25 April 2009

She Screams in Colour, She Screams in Red

After her cat-fanatic phase ended, sometime in 1996, Celine became a movie buff--movie obsessive even. This was a time when I would watch the occasional film but you could hardly call me a connoisseur. I remember her talking a lot about watching films on laser discs when I wasn't sure what that meant (I'm still not quite sure but I think they were ill-fated) and her two favourites were Jaws and Scream (the latter, obviously, because of its superb (horror/thriller) film meta). Although Celine looked about 18 in 1996 when Scream was released and went to see it at the cinema, I certainly didn't and so I watched it at her house one night after it came out on video (Celine didn't have the laser disc, for some reason). 

It became an immediate favourite of mine and when it was next on Sky Movies, I taped it and then rewatched that tape many, many times over the coming years. I loved the witty dialogue and subtle references and self-mockery. I loved the music. I loved the meta. So much so that it didn't even matter that I knew very little about the films or the genres it was mocking. There was a time when I could quote long passages of dialogue although my memory seems to be foggy as I can only seem to remember, Fuck you. / We already played that game. You lost., which I thought was hilarious when I was 15 and even incorporated it into one of my novels. And back then, I also thought Skeet Ulrich was sex on legs.

I probably last saw Scream about seven years ago when my tape of the film and my TV-with-video-player were last in the same room. My video collection was all life laundered a few years ago for being obsolete but I'm going to have to re-acquire a copy of Scream as I just (finally) watched Psycho and it feels wrong to have watched Scream so many years before Psycho. Worst of all was that in parts, I was able to finish the Psycho characters' sentences because they had been quoted or paraphrased in Scream. As soon as I heard the line, "She just goes a little mad sometimes," I knew it would be followed by, "we all go a little mad sometimes," which was quoted in Scream.

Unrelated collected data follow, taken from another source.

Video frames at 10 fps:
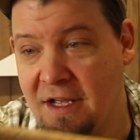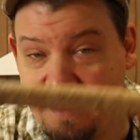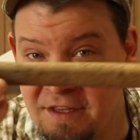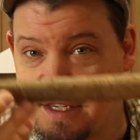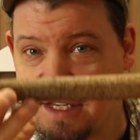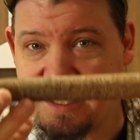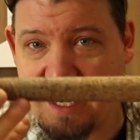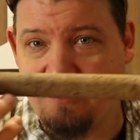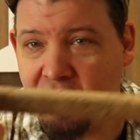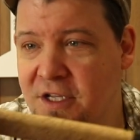this
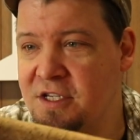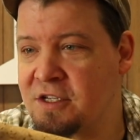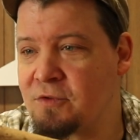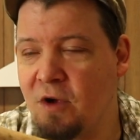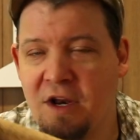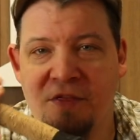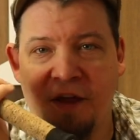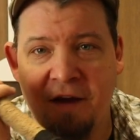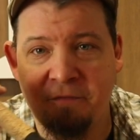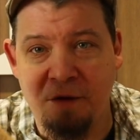exact rod is a rod
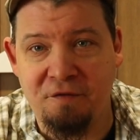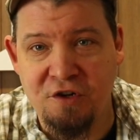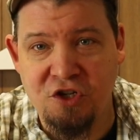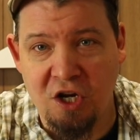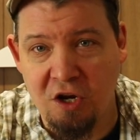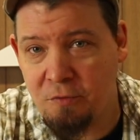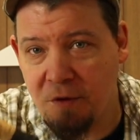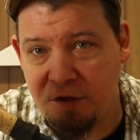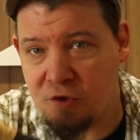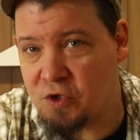that I've been fishing a lot
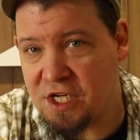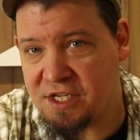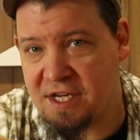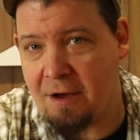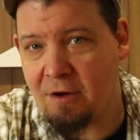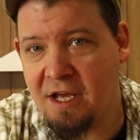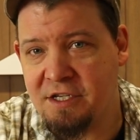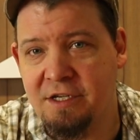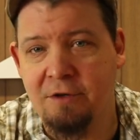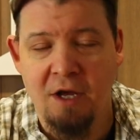with to test it out
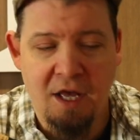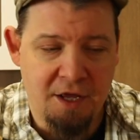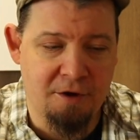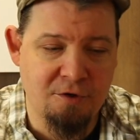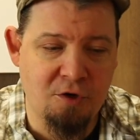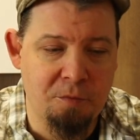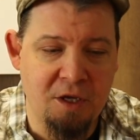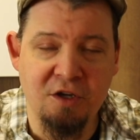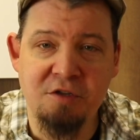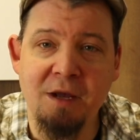last year, and also
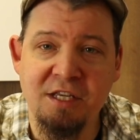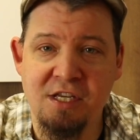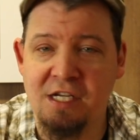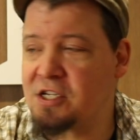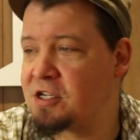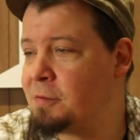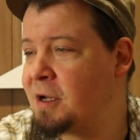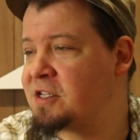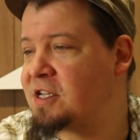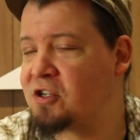because my
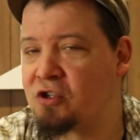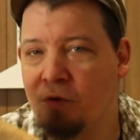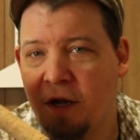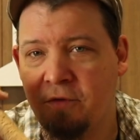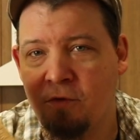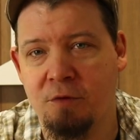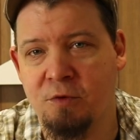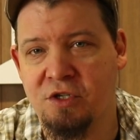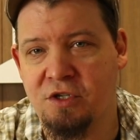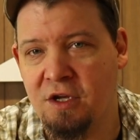Sage two-handed rod
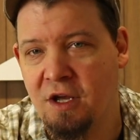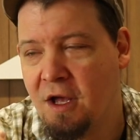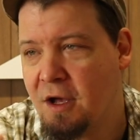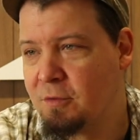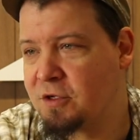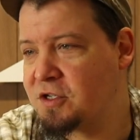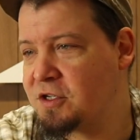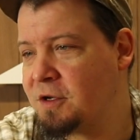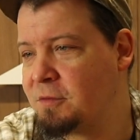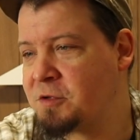was
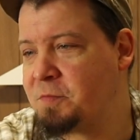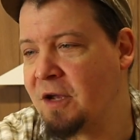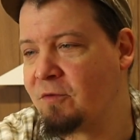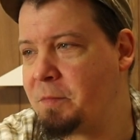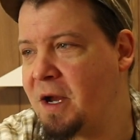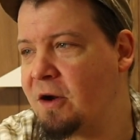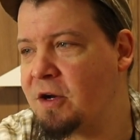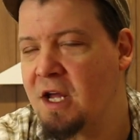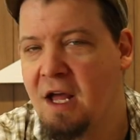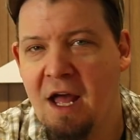being
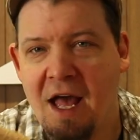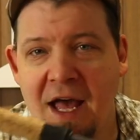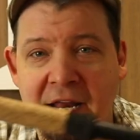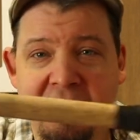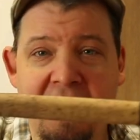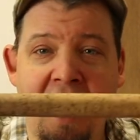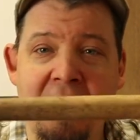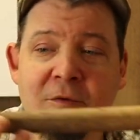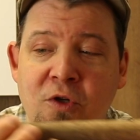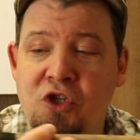repaired, and
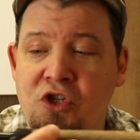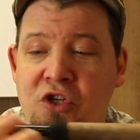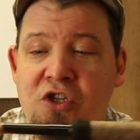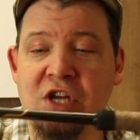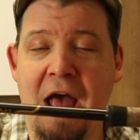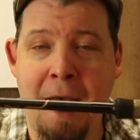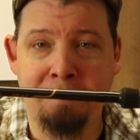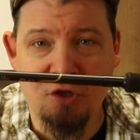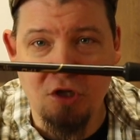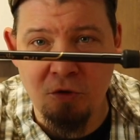I was just
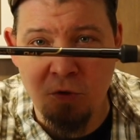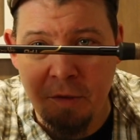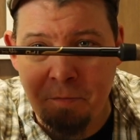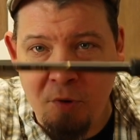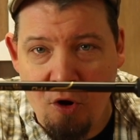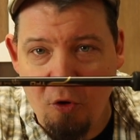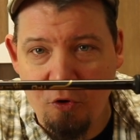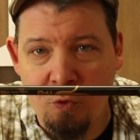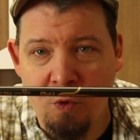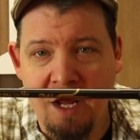absolutely blown
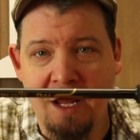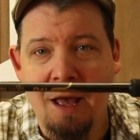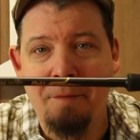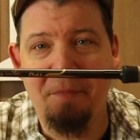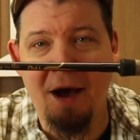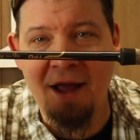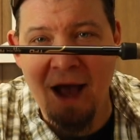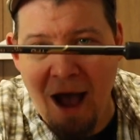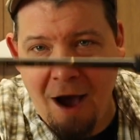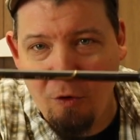away by
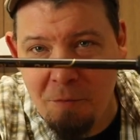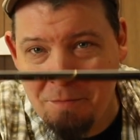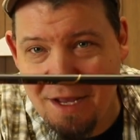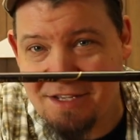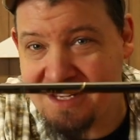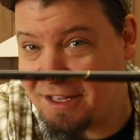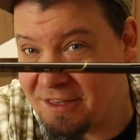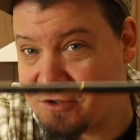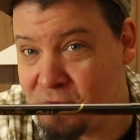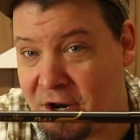how amazing
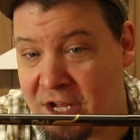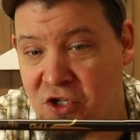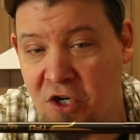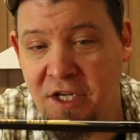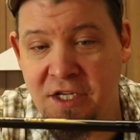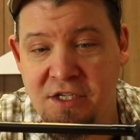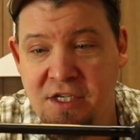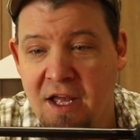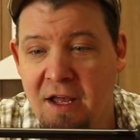this rod actually is.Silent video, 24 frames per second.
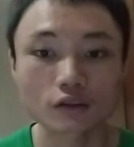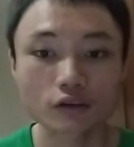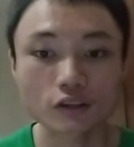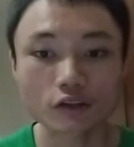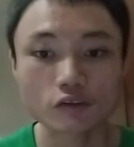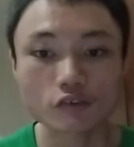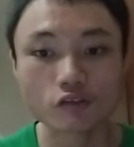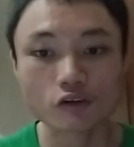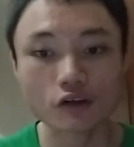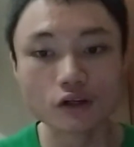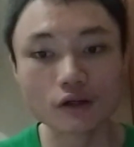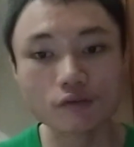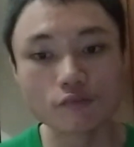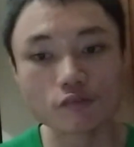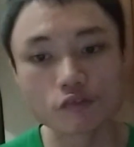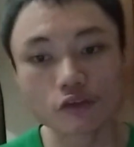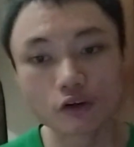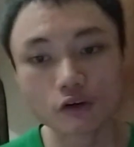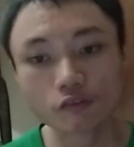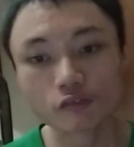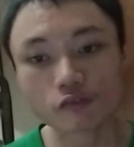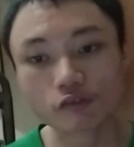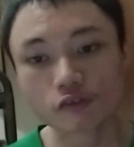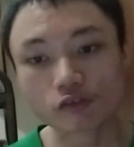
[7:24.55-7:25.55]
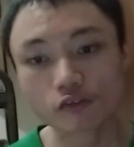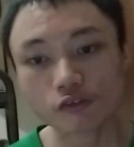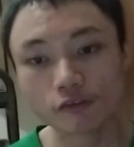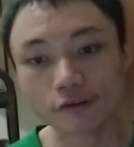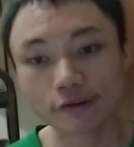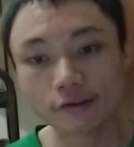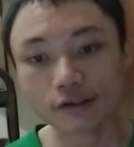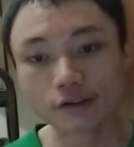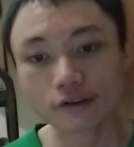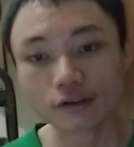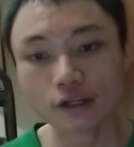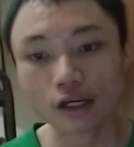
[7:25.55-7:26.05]
The terms of
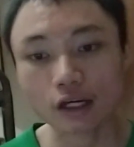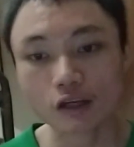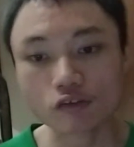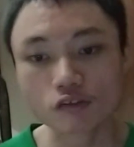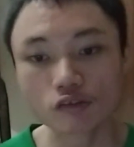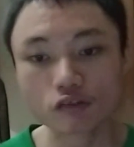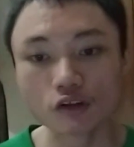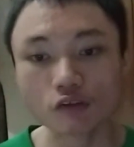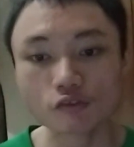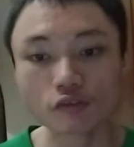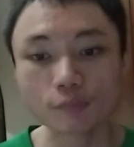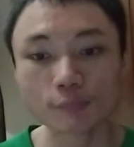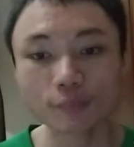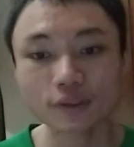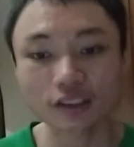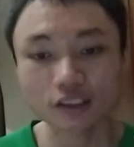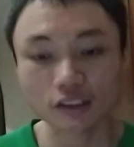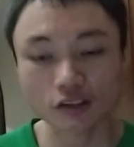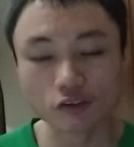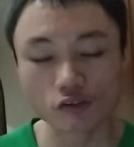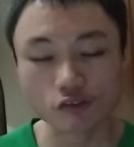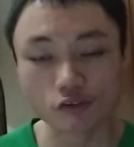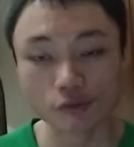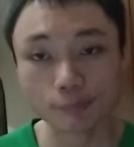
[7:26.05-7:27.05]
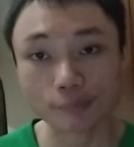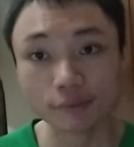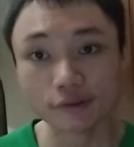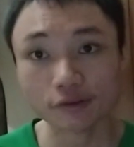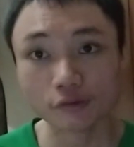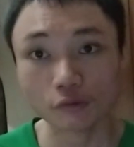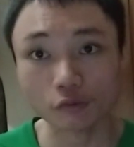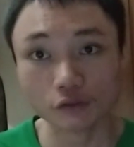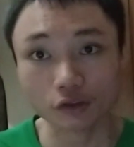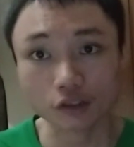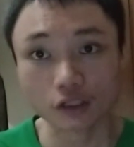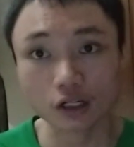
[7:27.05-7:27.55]
shrink has different meanings
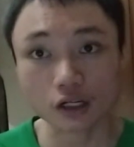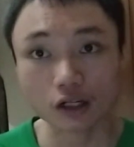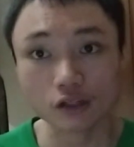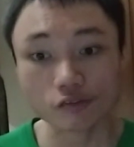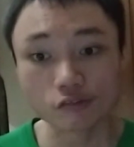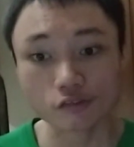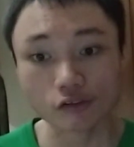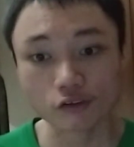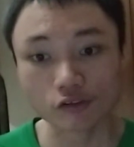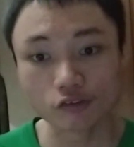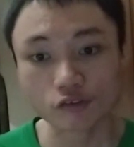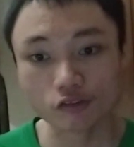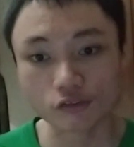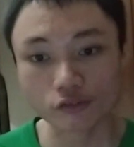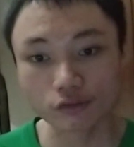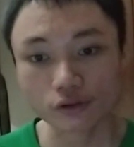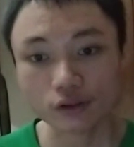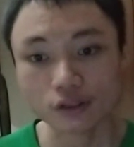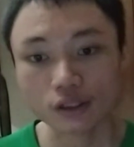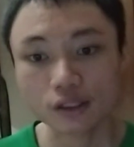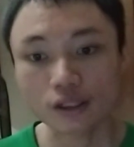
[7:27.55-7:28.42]
depending on the context.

Since then, as well as the more directly relevant Psycho I've seen a lot more films and although I would hardly consider myself a connoisseur, I think I would get a lot of enjoyment out of a rewatching of Scream (although certainly not either of its sequels, which were OK but no better). It will be interesting to see which of the lines I still laugh at and which jokes and in-jokes I now get. I'm almost twice as old as I was when I first saw Scream so I hope that my tastes will have matured: Liev Schreiber, if anyone, is probably the most lust-worthy actor and will I like Courtney Cox's pushy, bitchy roving reporter character so much now that Friends is no longer my favourite TV show? Will I be able to hear the line (addressed to Billy, a 17-year-old guy), "What are you doing with a cellular telephone, son?" without laughing? Will I still appreciate Kevin Williamson's writing now that I don't watch Dawson's Creek

Most importantly, can I possibly take Wes Craven seriously having seen Cursed?